Over the last couple of days, I’ve had an interesting email correspondence with Jackie Winch. It turns out she discovered the blog post in which I quoted her, and felt obligated to add more to the story. In the process, I’ve found that behind the celebrity we see on Ace of Cakes is a fascinating story that I think perfectly highlights the importance of gifted education and differentiated instruction.
What she shared struck me as very typical of the kinds of things I have seen in gifted students I have worked with:
There is a lot to say about Duff.
I do remember in McLean, VA where Duff went to the school for the gifted and talented for grades 3–6 that many of his classmates were “unique”. Many of them were socially different, “weird”, troubled misfits. I questioned my wisdom for putting him in the program because I didn’t want him to be like them. Some had an elitist sense of entitlement and some were just oddballs. Luckily Duff kept his cool and did rather well despite the rather ugly family life he was experiencing at the time with our divorce.
Often I have heard teachers describe their students as “weird” or “different” or “troubled,” and they were often right. But these same teachers, at least the best ones, still saw them as human beings and realized there was great possibility in each one of them.
In third grade, Duff wrote a paper on “The Body”. I was otherwise occupied with more serious matters and didn’t even know about the assignment, much less have time to help him with it.

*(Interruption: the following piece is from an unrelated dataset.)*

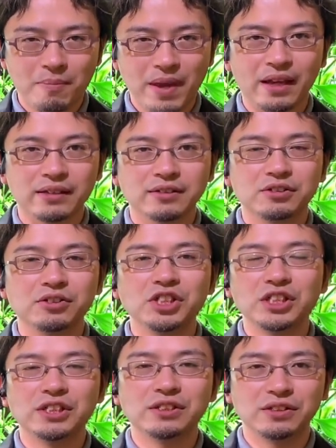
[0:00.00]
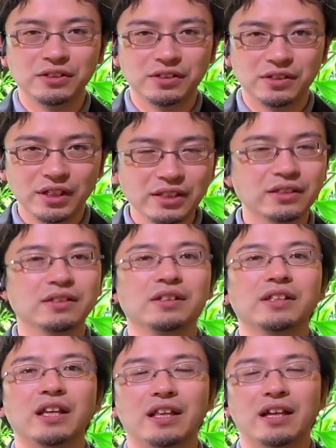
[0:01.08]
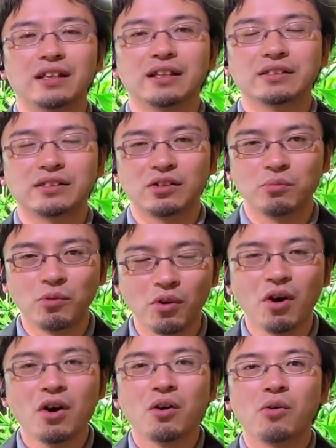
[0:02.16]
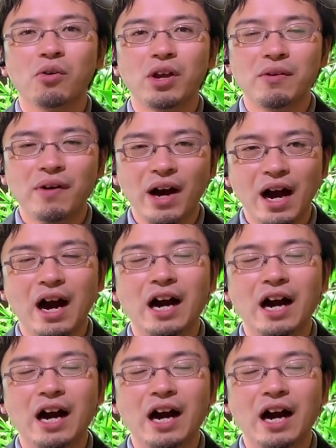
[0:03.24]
and driftwood wins this category by far.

I received a call from his teacher to come to the school. This paper was…[a] masterpiece. It was all in his own words, and [when we read] the section entitled “Private Parts” we nearly laughed our heads off. The teacher gave him an A. I asked why the A, because of all the lack of attention to capitalization, grammar and spelling, etc. He said the school didn’t want to bog him down with “details” wanting to foster the creativity. The details would come. Later. I’m still waiting…

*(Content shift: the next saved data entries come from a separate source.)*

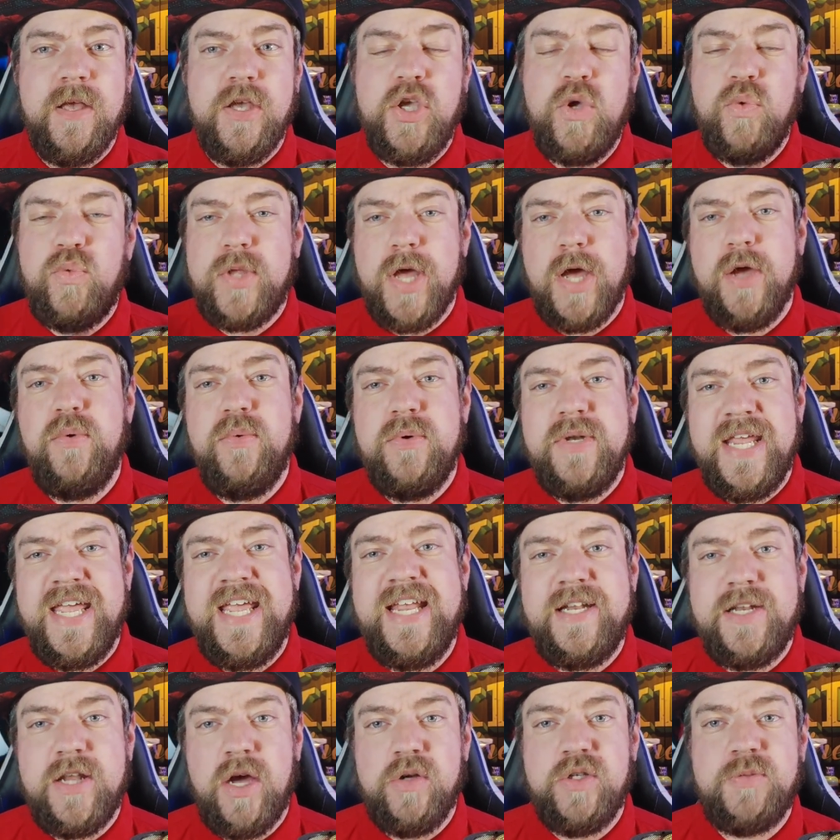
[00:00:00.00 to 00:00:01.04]
you don't
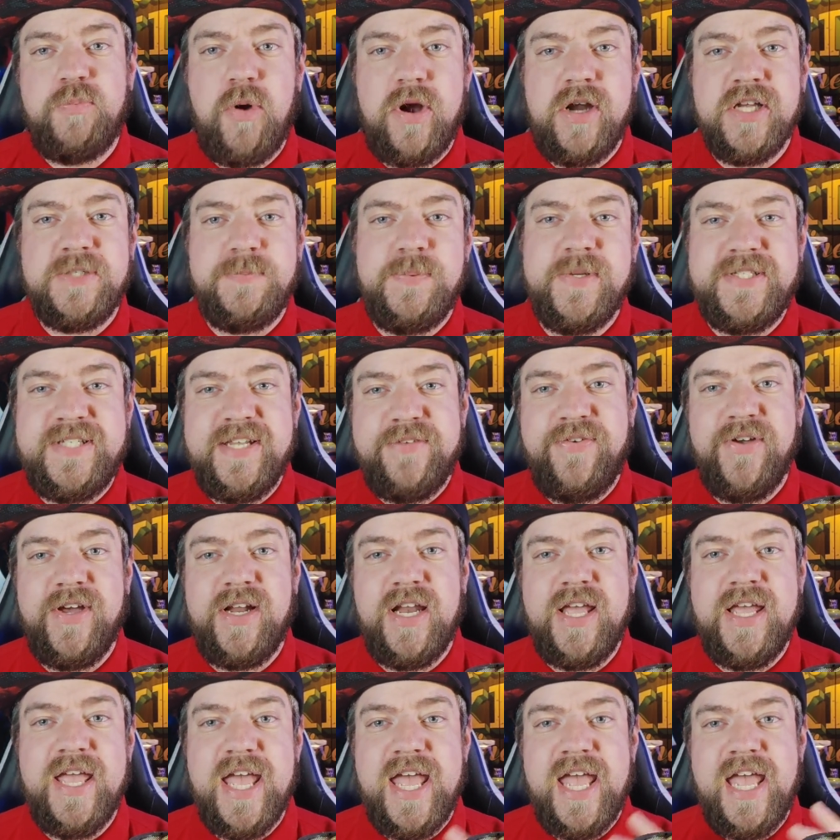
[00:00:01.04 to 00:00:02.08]
need those products
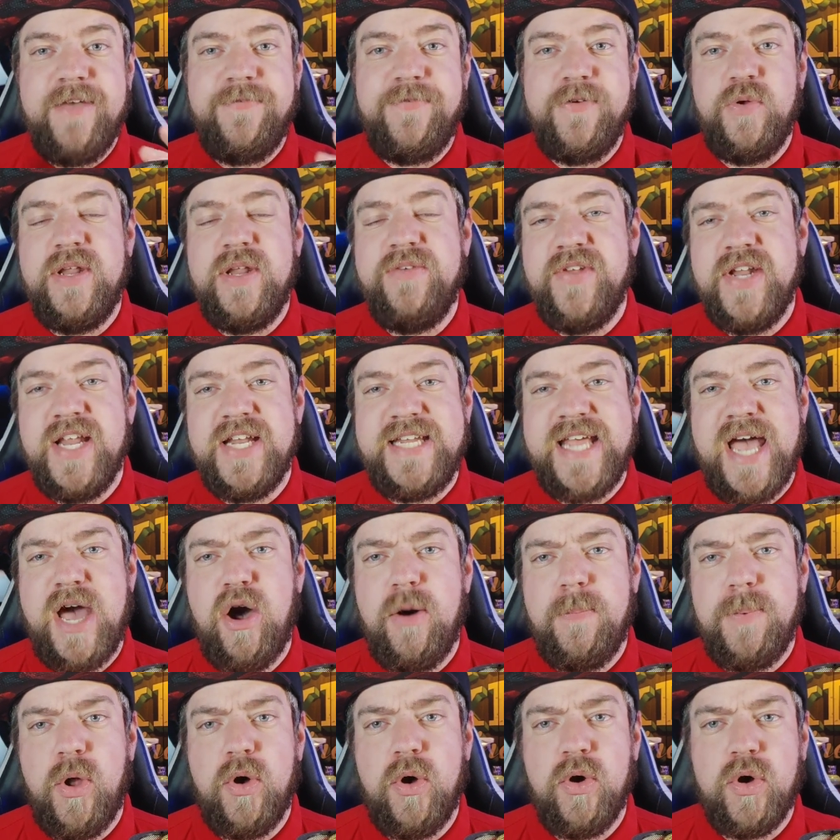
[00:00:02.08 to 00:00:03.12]
specifically if you live in a
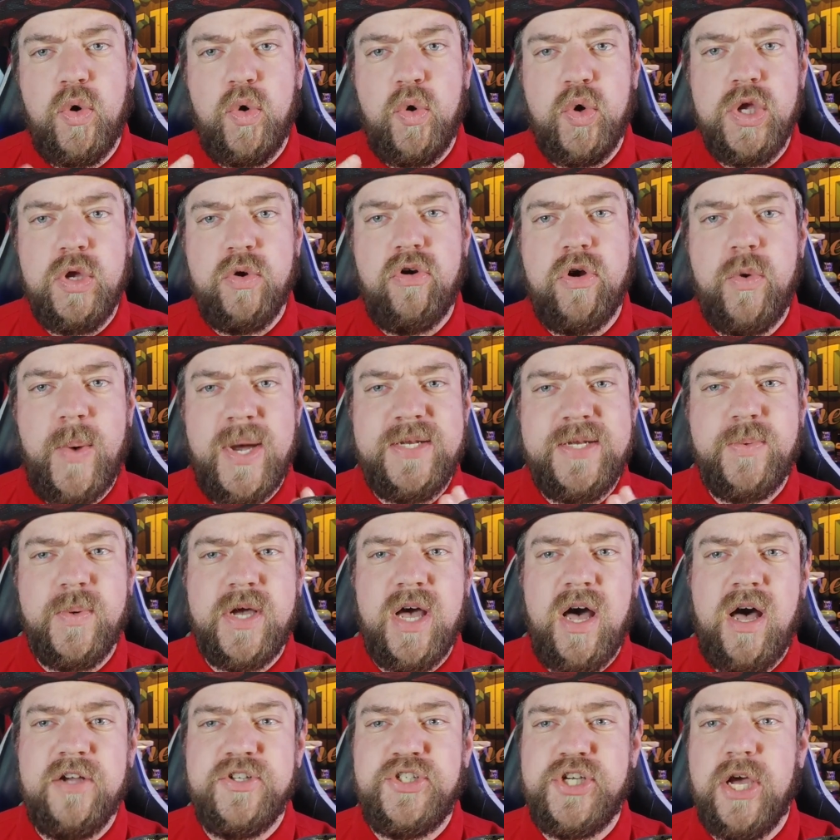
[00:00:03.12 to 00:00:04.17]
tower block or you're on a way to a
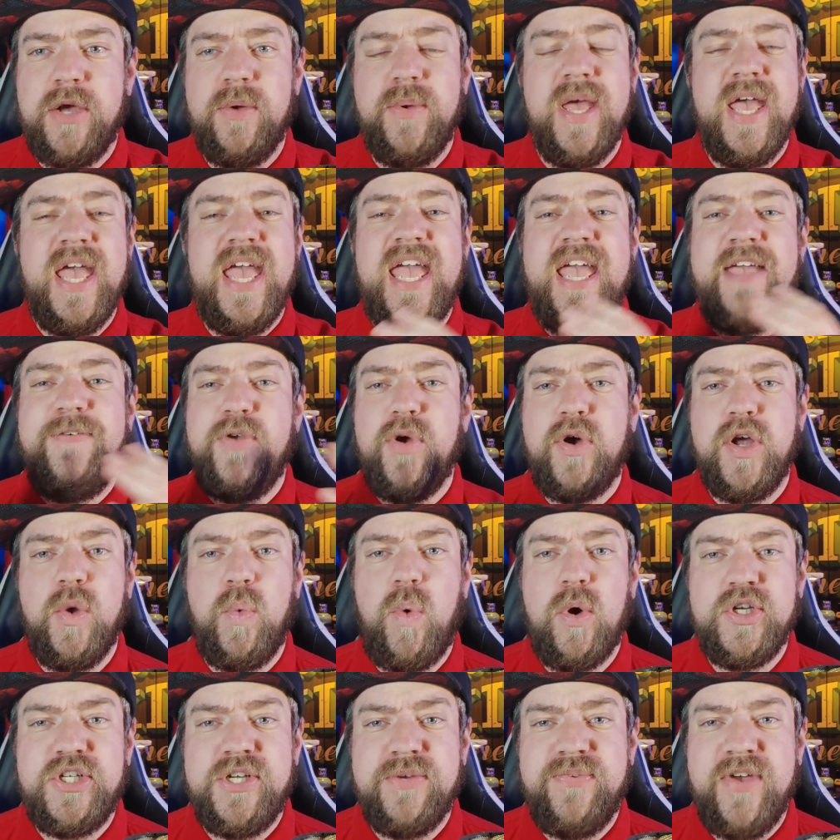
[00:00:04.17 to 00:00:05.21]
car show. If you're going
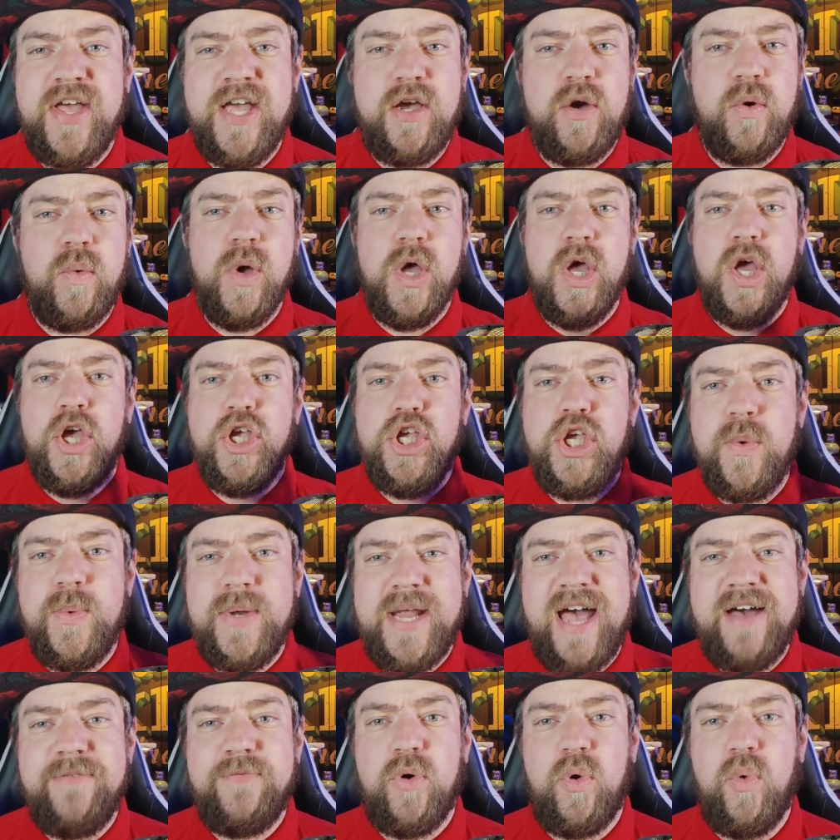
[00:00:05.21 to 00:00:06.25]
to wash your vehicle, you
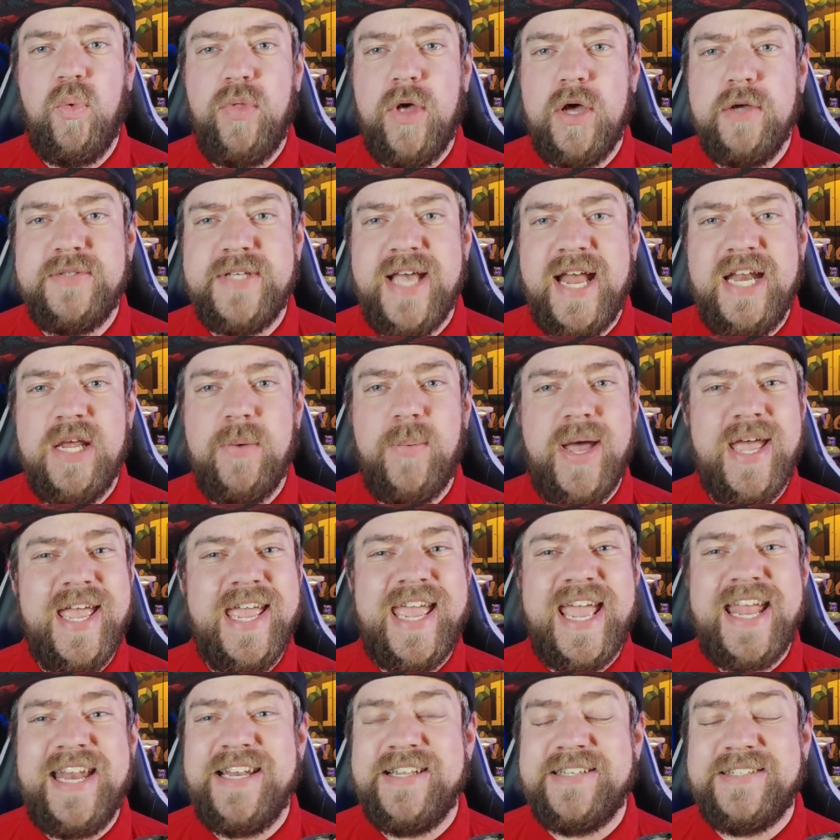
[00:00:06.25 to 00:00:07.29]
would have all those anyway.
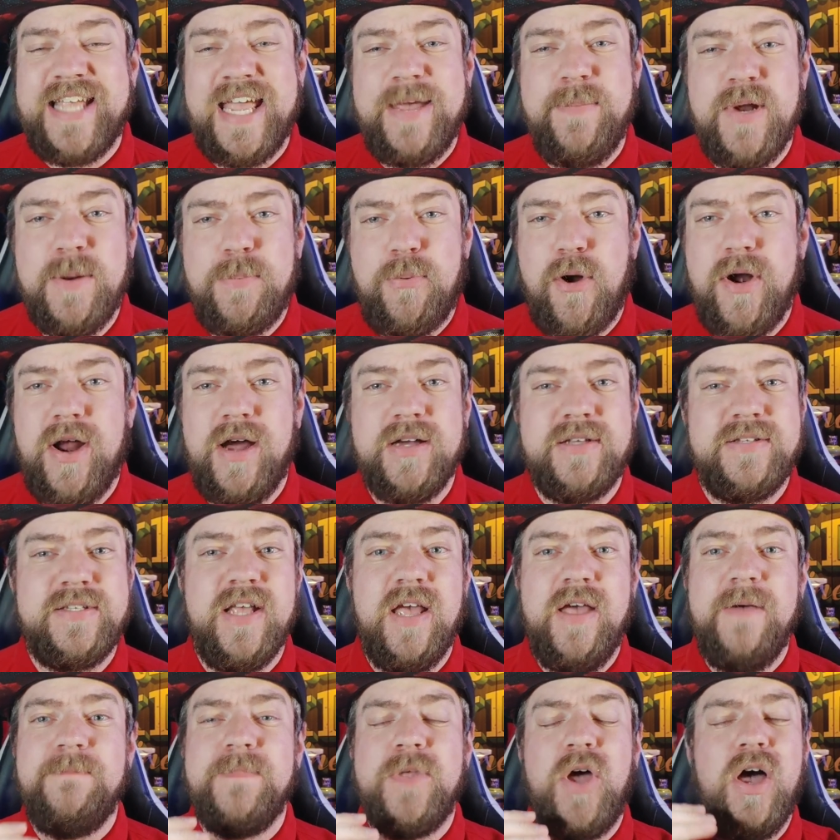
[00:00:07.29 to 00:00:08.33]
Again, the same with the products.
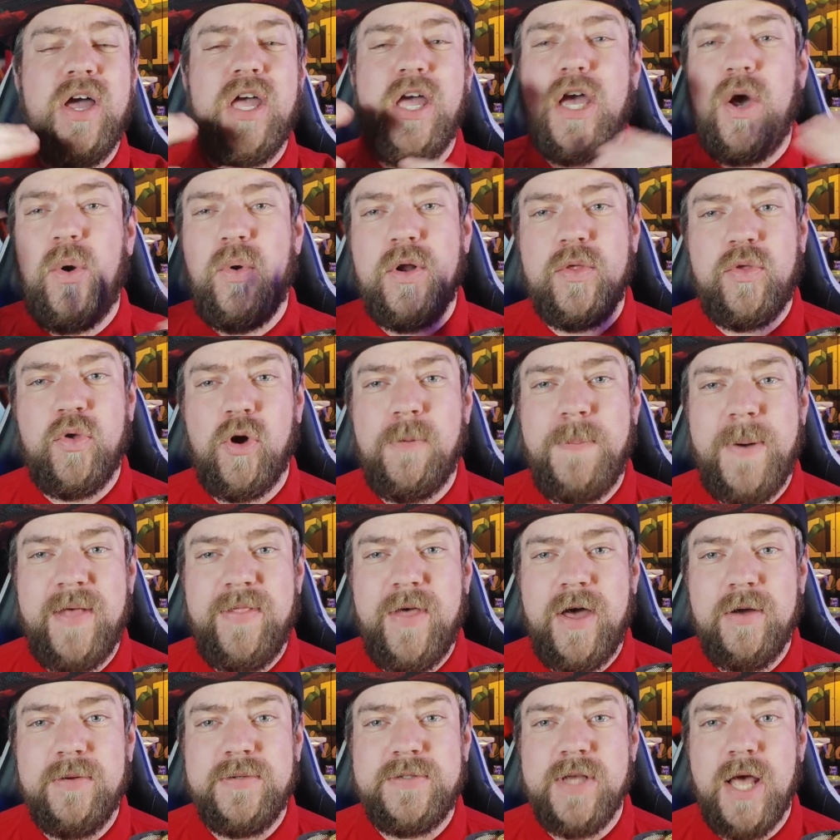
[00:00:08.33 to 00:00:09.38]
I could go on and talk
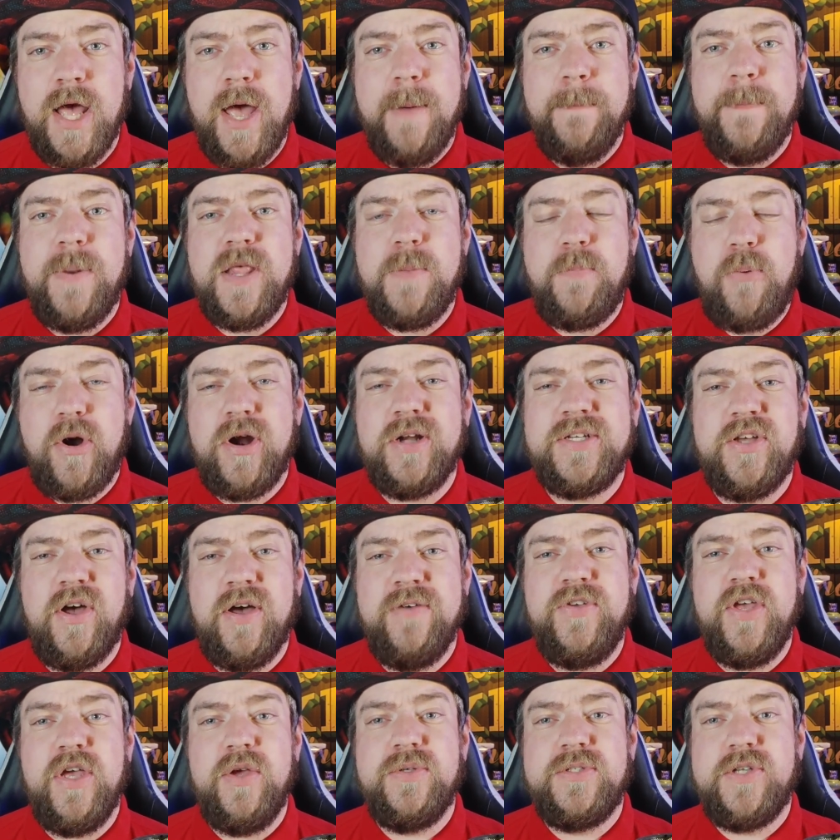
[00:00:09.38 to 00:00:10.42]
about those, but the products
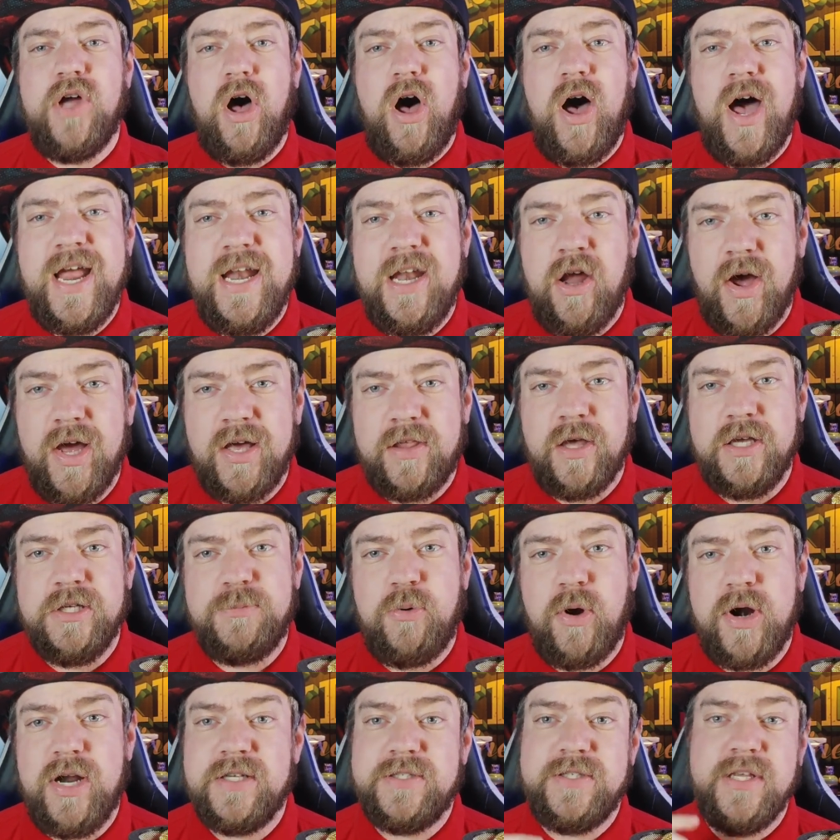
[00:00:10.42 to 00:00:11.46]
I've used, I like those
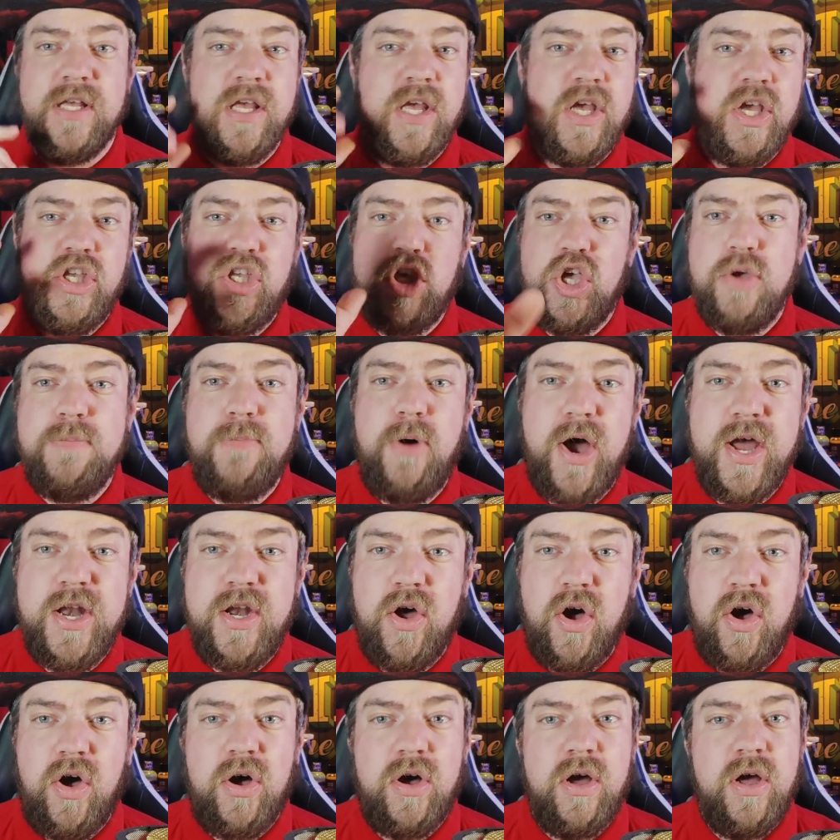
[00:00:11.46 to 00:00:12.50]
products. You might
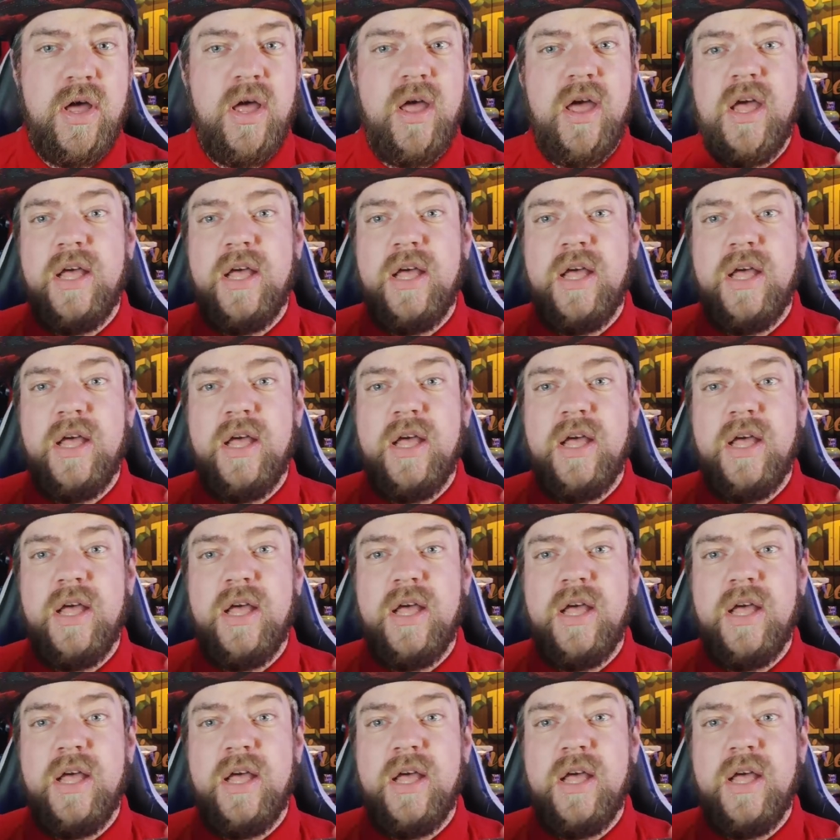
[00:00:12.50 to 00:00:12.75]
not.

What is most enlightening about this to me is looking at it in reverse: knowing about the successful adult first, and then looking back at the child. It’s easy now to look at Duff, the creative chef and highly successful businessman, and see his childhood behavior as just quirky, even necessary to his development and creative expression. But it would have been easy at the time to lump him into the “troubled” category and to write him off as a lost cause. If we could look at a child and see the adult he would become, we would almost certainly treat him differently.
I believe that’s an essential part of our job as educators, and one that often gets lost in the day-to-day minutiae of teaching. We must learn to see the potential—the real potential—in every child, and figure out ways to help him realize it. We must learn to help him imagine the possibilities and, like Duff’s third grade teacher, do whatever we can to inspire him to realize those possibilities.
That’s not to say we shouldn’t have standards or expectations or that we ignore the “details.” But the relative importance of those details will not be the same for every child:
There’s another thing which comes to mind: Duff’s older brother made very nice grades in school and worked for them. All Duff had to do was show up and he’d make similar grades. When he asked me why I didn’t get as excited over his grades I said that he was given a gift of “easy learning” and that I was only going to be impressed with what he did with it—it was up to him. I didn’t push for grades as much as his father did, but I know he understood exactly what I was telling him. What kept him balanced as opposed to some of his classmates, is that he never lost sight of the importance he felt by pleasing others. I think that’s the lesson sometimes not addressed in the schools—the balance of pleasing oneself coupled with the importance of social acceptance.
Step back and look at the big picture. Let’s see the children our classrooms from the perspective of their futures, not our present, and design their learning experiences accordingly.